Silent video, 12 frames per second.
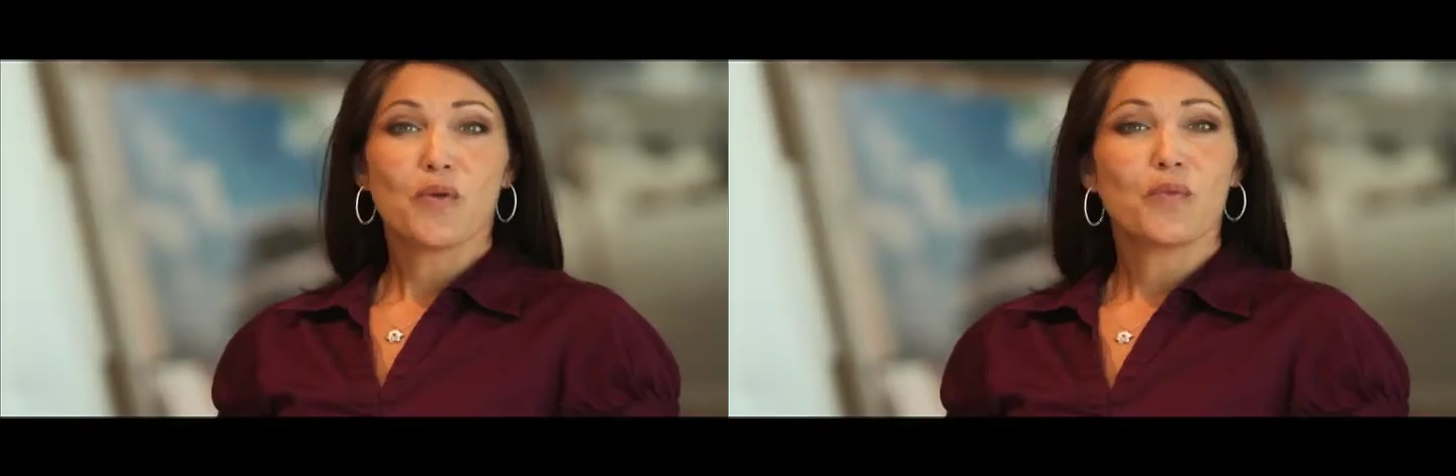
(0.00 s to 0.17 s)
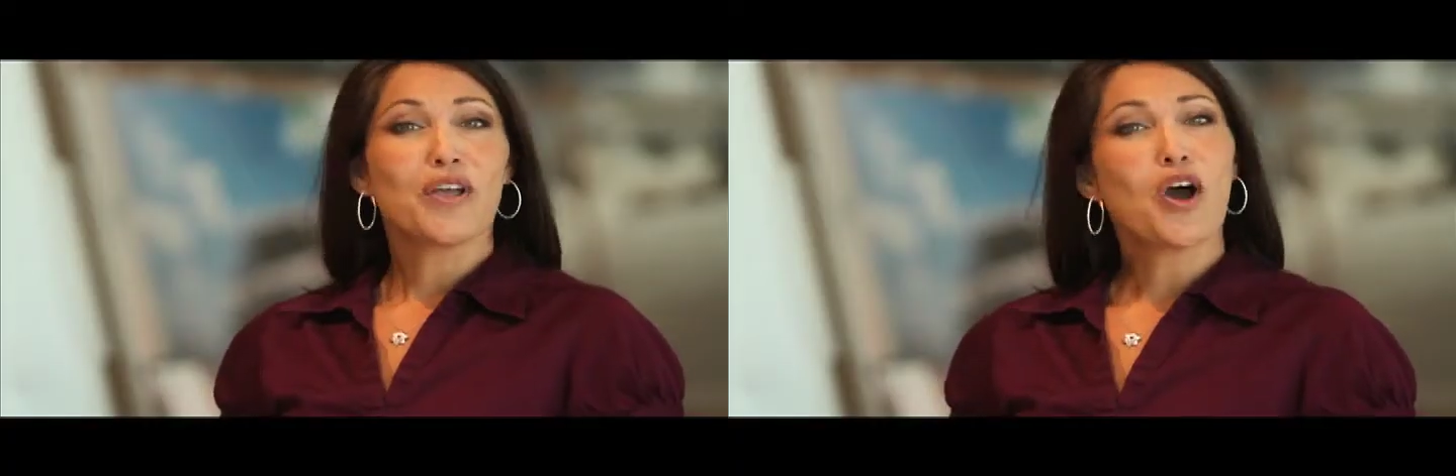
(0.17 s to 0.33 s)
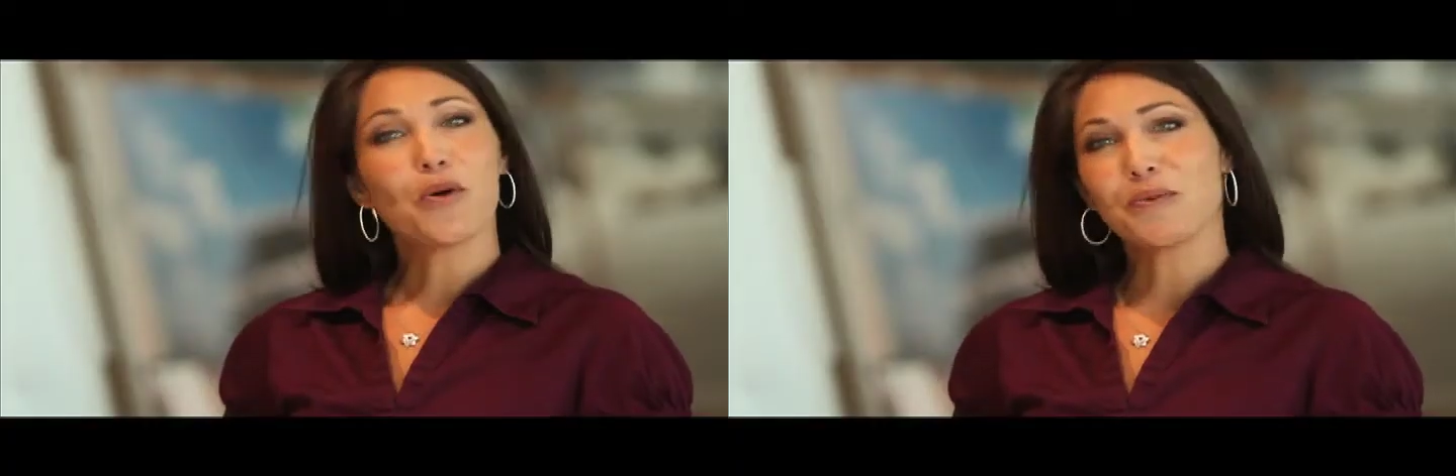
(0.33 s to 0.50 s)
We
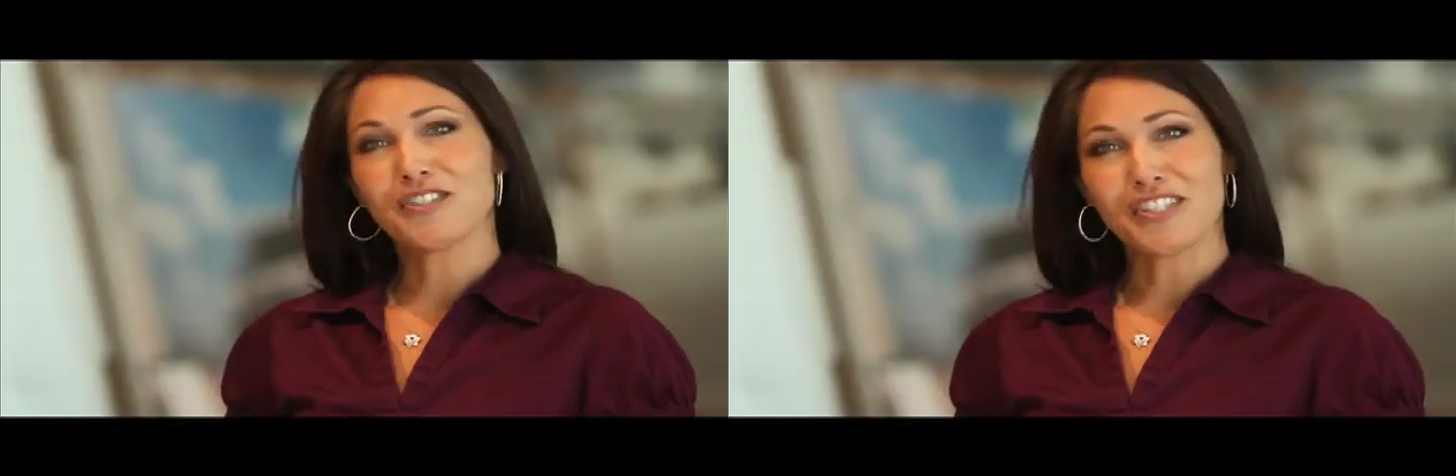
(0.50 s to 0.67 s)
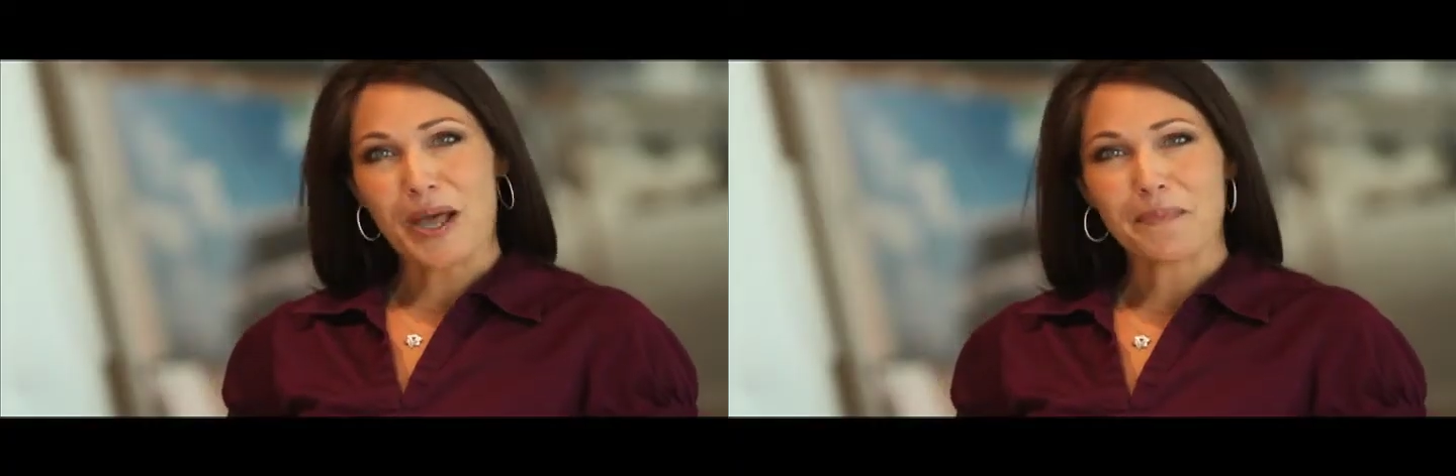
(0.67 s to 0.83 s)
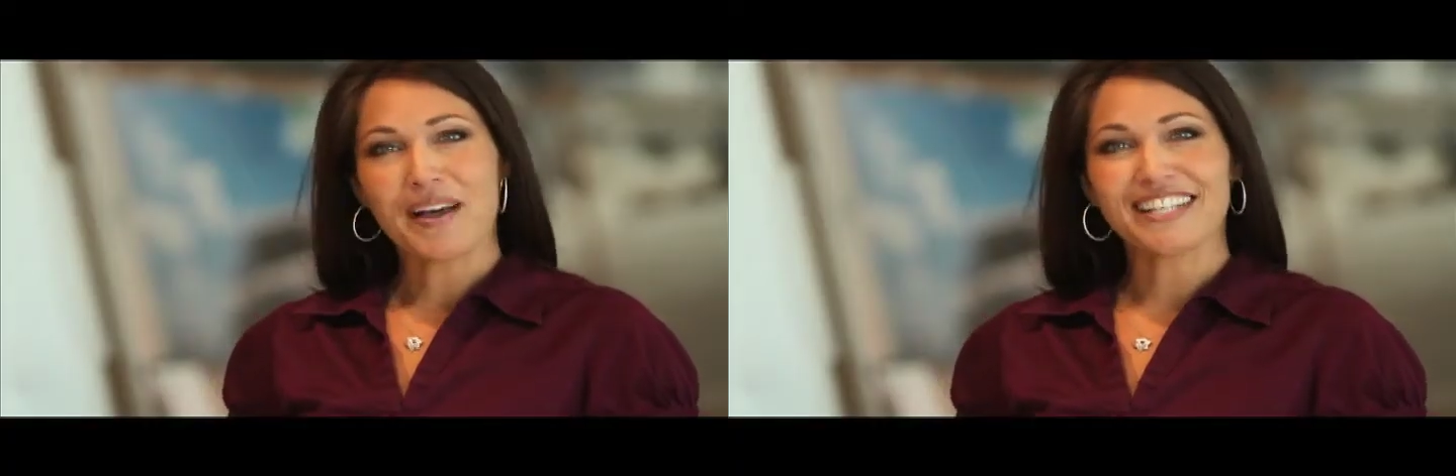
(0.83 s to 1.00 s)
hope you
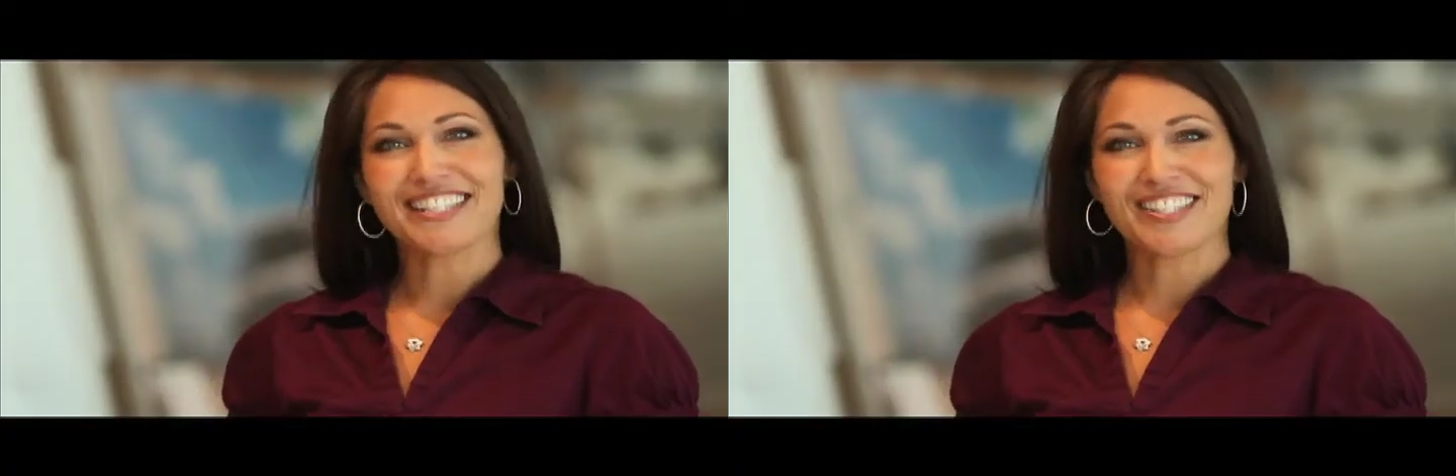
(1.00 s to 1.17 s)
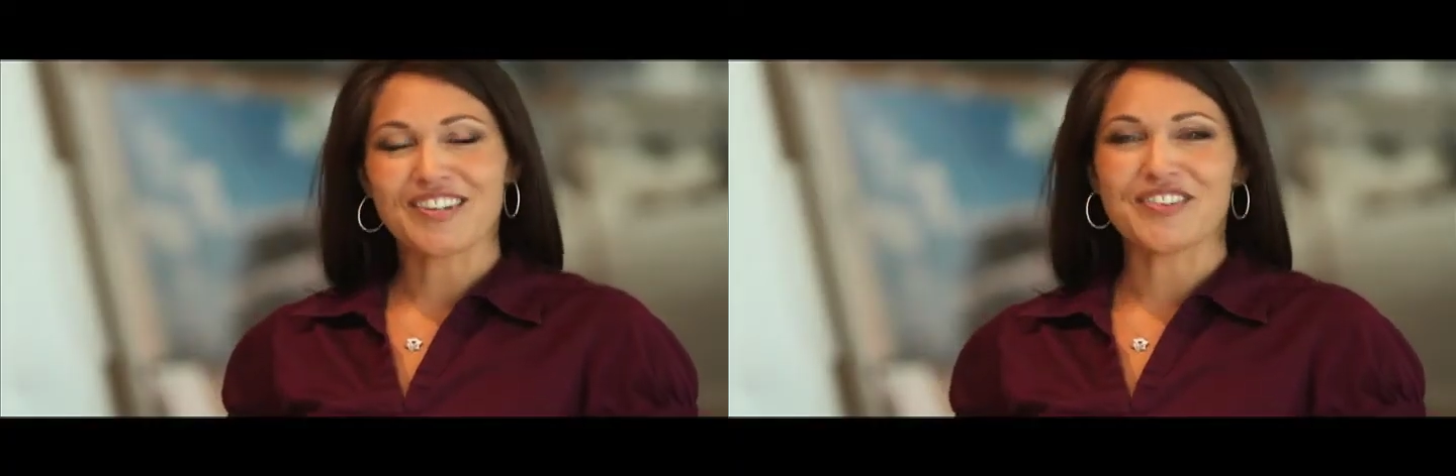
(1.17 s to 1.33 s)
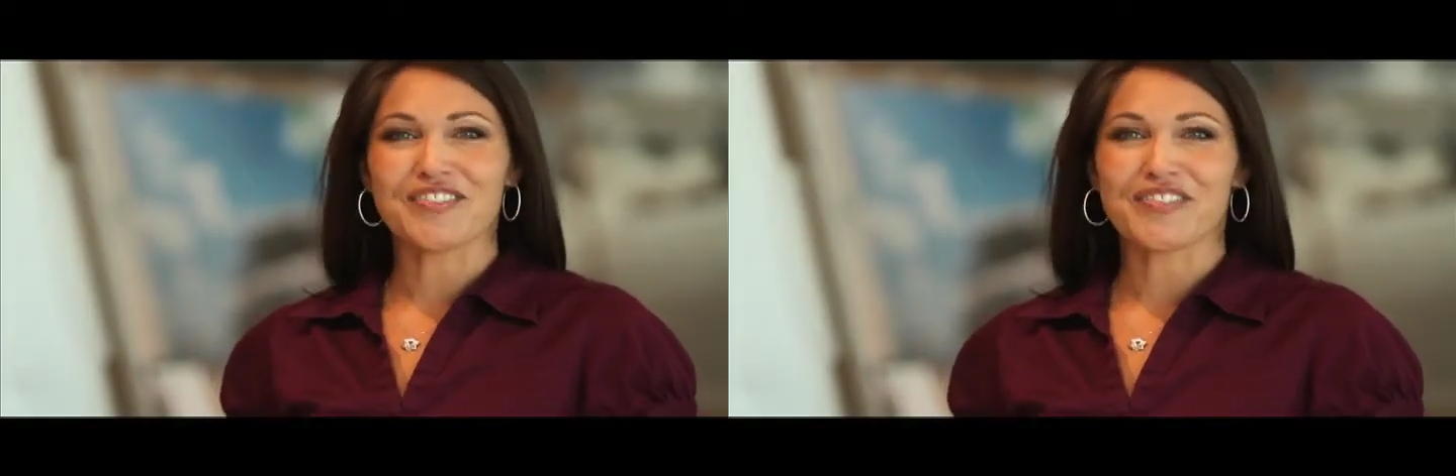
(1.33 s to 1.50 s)
stop by
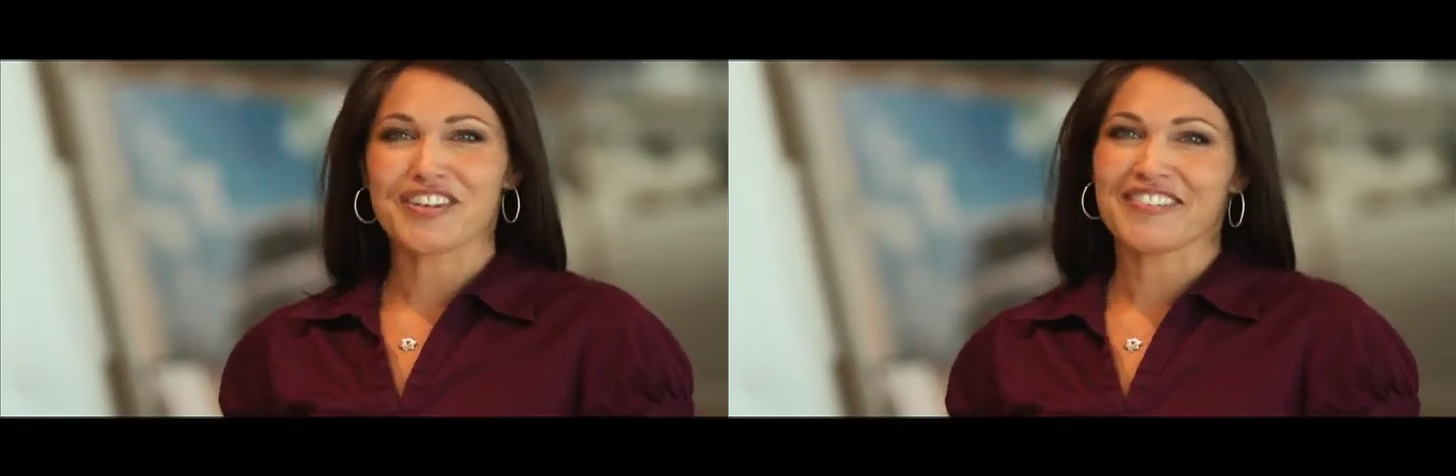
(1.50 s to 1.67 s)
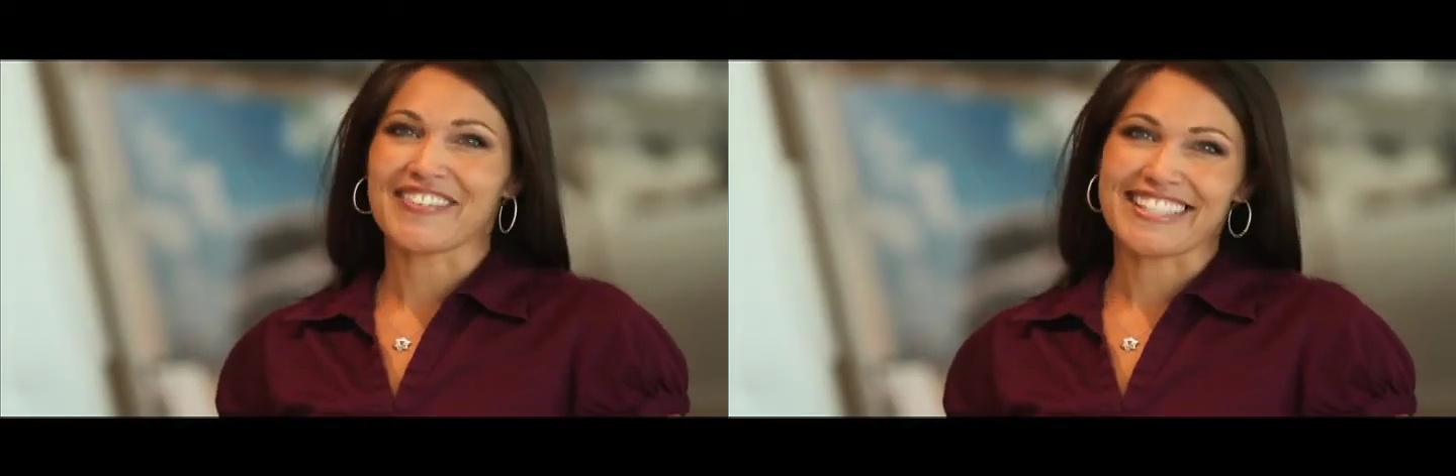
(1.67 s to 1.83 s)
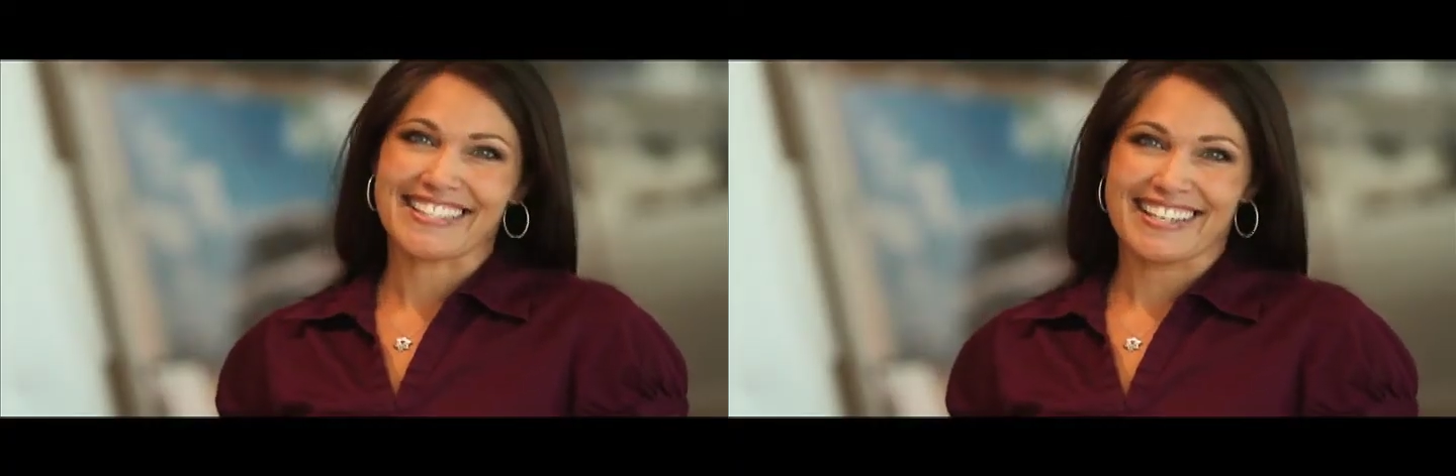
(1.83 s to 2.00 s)
soon for a
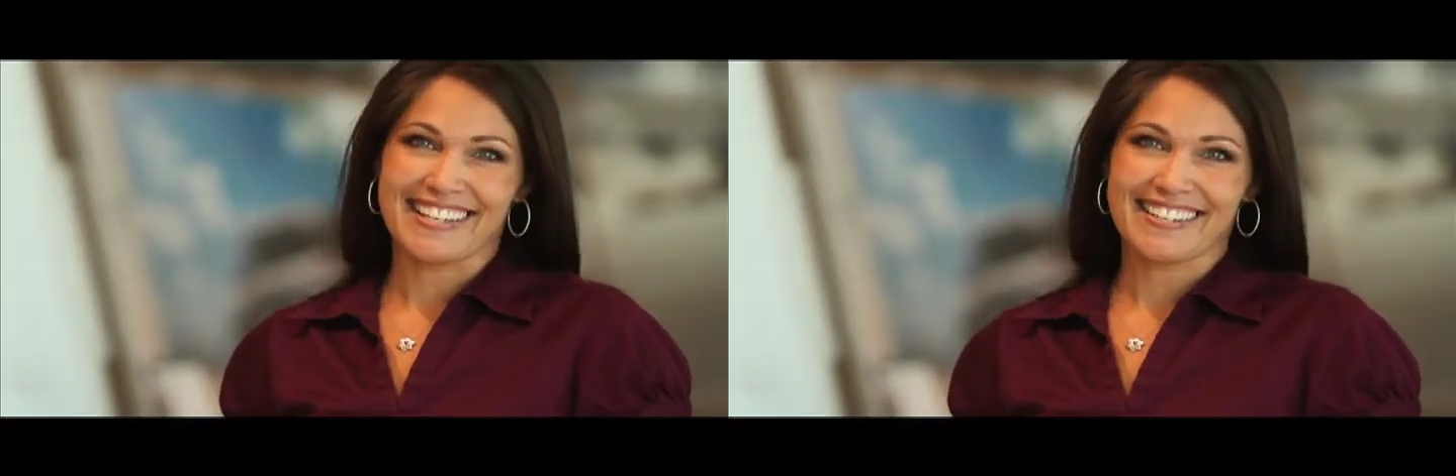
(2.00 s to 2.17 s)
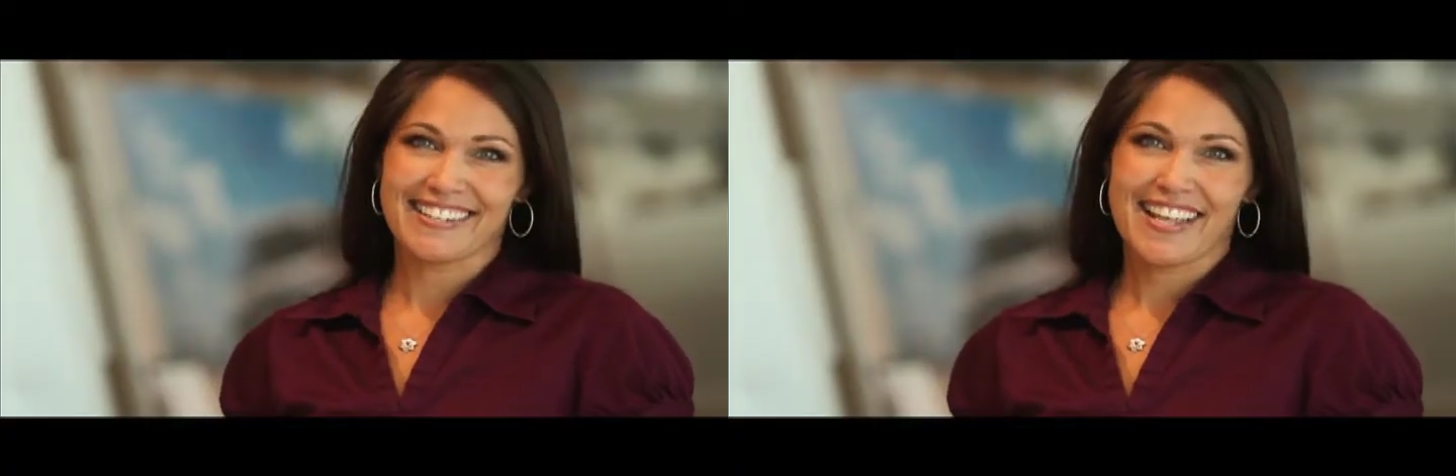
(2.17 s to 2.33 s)
visit,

§ §

What is expected:
Produce an exact copy of the lines from the line with "(0.00 s to 0.17 s)" through the last line of the data above, both ends included. No pictures belong in it.

Exercise response:
(0.00 s to 0.17 s)
(0.17 s to 0.33 s)
(0.33 s to 0.50 s)
We
(0.50 s to 0.67 s)
(0.67 s to 0.83 s)
(0.83 s to 1.00 s)
hope you
(1.00 s to 1.17 s)
(1.17 s to 1.33 s)
(1.33 s to 1.50 s)
stop by
(1.50 s to 1.67 s)
(1.67 s to 1.83 s)
(1.83 s to 2.00 s)
soon for a
(2.00 s to 2.17 s)
(2.17 s to 2.33 s)
visit,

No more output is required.